▶ [MATERIAL SUPPLIED]:

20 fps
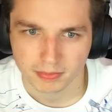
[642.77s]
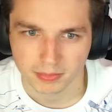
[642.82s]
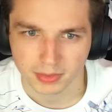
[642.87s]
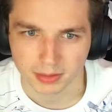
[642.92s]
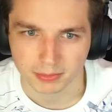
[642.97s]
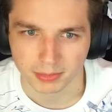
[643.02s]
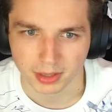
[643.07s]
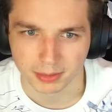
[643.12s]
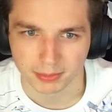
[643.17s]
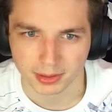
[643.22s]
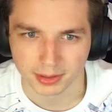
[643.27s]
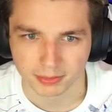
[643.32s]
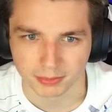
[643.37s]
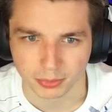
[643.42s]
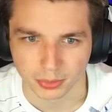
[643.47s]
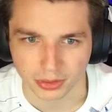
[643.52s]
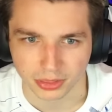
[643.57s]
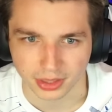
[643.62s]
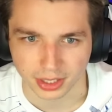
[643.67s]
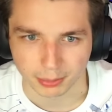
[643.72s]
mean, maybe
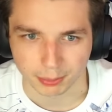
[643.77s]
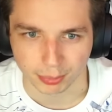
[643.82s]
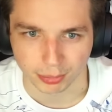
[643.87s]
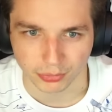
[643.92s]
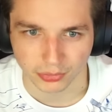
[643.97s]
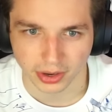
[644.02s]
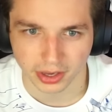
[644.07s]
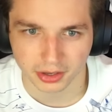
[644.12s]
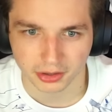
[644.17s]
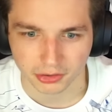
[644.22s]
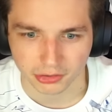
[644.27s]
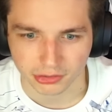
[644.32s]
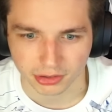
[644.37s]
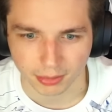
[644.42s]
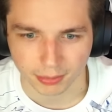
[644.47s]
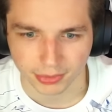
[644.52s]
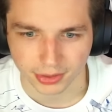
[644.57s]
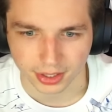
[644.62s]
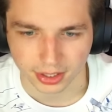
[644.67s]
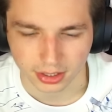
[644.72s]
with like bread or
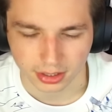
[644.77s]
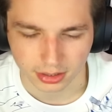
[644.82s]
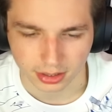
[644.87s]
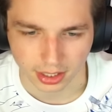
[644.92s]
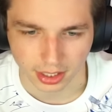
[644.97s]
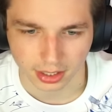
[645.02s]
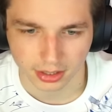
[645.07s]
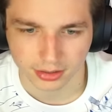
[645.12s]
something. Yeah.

▶ [TASK STATEMENT]: Would you return the data above exactly as written, minus the images?

▶ [WRITTEN RESPONSE]:
20 fps
[642.77s]
[642.82s]
[642.87s]
[642.92s]
[642.97s]
[643.02s]
[643.07s]
[643.12s]
[643.17s]
[643.22s]
[643.27s]
[643.32s]
[643.37s]
[643.42s]
[643.47s]
[643.52s]
[643.57s]
[643.62s]
[643.67s]
[643.72s]
mean, maybe
[643.77s]
[643.82s]
[643.87s]
[643.92s]
[643.97s]
[644.02s]
[644.07s]
[644.12s]
[644.17s]
[644.22s]
[644.27s]
[644.32s]
[644.37s]
[644.42s]
[644.47s]
[644.52s]
[644.57s]
[644.62s]
[644.67s]
[644.72s]
with like bread or
[644.77s]
[644.82s]
[644.87s]
[644.92s]
[644.97s]
[645.02s]
[645.07s]
[645.12s]
something. Yeah.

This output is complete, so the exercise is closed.